• **What the task requires**:
The entries below are to be repeated exactly, with the pictures left out.

[Collected data entries]
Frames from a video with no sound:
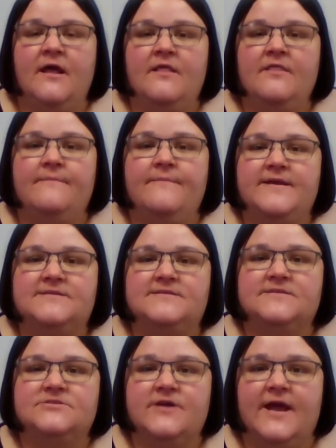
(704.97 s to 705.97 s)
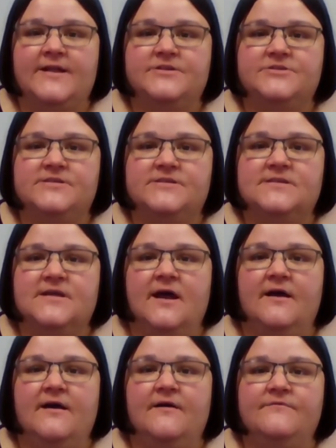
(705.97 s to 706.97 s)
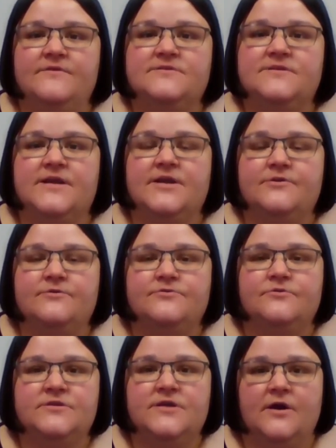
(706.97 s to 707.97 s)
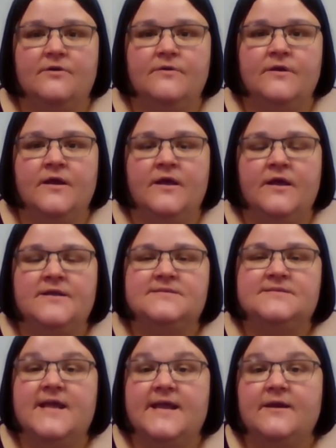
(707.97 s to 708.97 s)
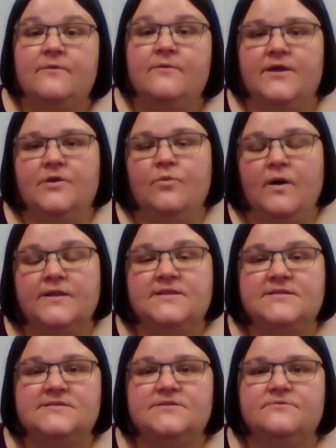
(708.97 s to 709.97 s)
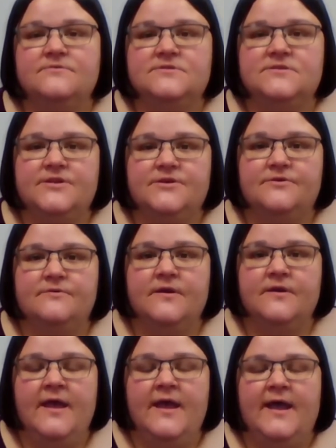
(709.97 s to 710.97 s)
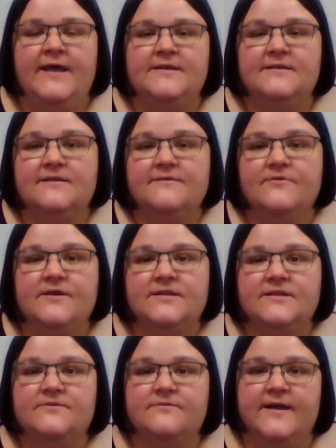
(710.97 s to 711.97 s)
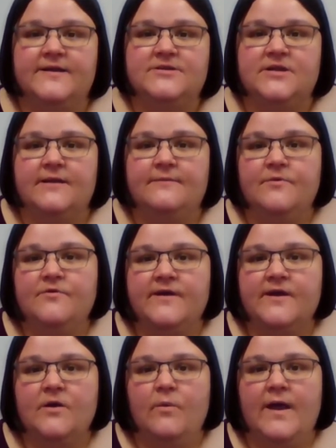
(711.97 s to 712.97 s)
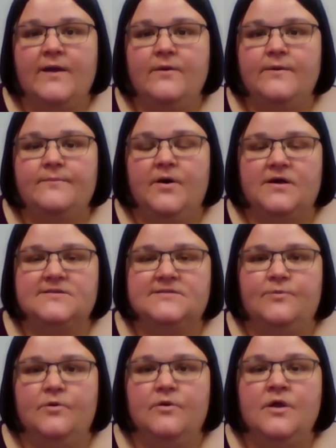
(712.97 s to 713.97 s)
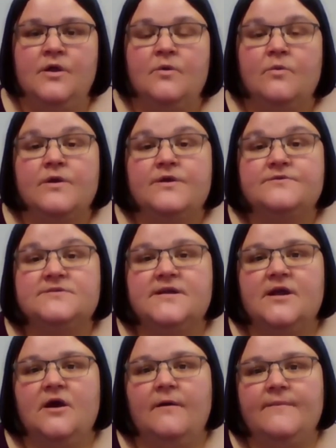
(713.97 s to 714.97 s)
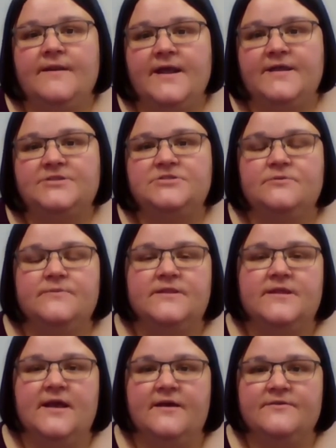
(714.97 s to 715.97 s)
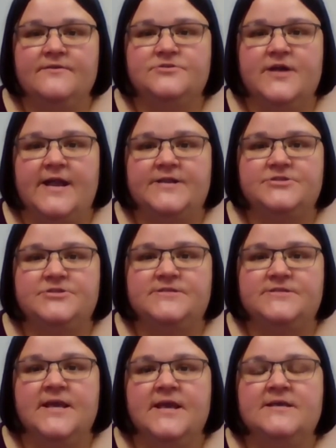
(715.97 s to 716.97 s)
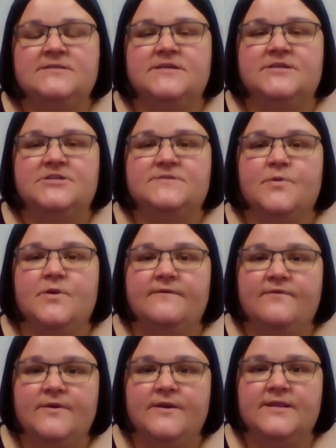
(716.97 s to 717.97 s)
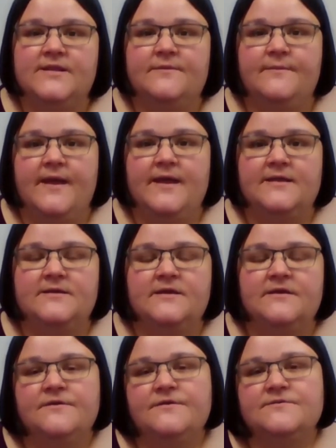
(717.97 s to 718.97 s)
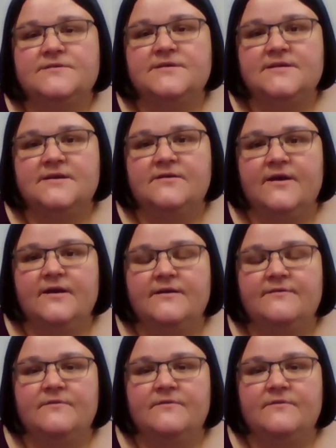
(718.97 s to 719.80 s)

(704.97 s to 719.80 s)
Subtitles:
The basic strategies of using a neutral tone, stating what you want the student to do, and delivering the direction and moving away when possible were used in combination with the other strategies, such as previewing the demand, using declarative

• **Task answer**:
Frames from a video with no sound:
(704.97 s to 705.97 s)
(705.97 s to 706.97 s)
(706.97 s to 707.97 s)
(707.97 s to 708.97 s)
(708.97 s to 709.97 s)
(709.97 s to 710.97 s)
(710.97 s to 711.97 s)
(711.97 s to 712.97 s)
(712.97 s to 713.97 s)
(713.97 s to 714.97 s)
(714.97 s to 715.97 s)
(715.97 s to 716.97 s)
(716.97 s to 717.97 s)
(717.97 s to 718.97 s)
(718.97 s to 719.80 s)

(704.97 s to 719.80 s)
Subtitles:
The basic strategies of using a neutral tone, stating what you want the student to do, and delivering the direction and moving away when possible were used in combination with the other strategies, such as previewing the demand, using declarative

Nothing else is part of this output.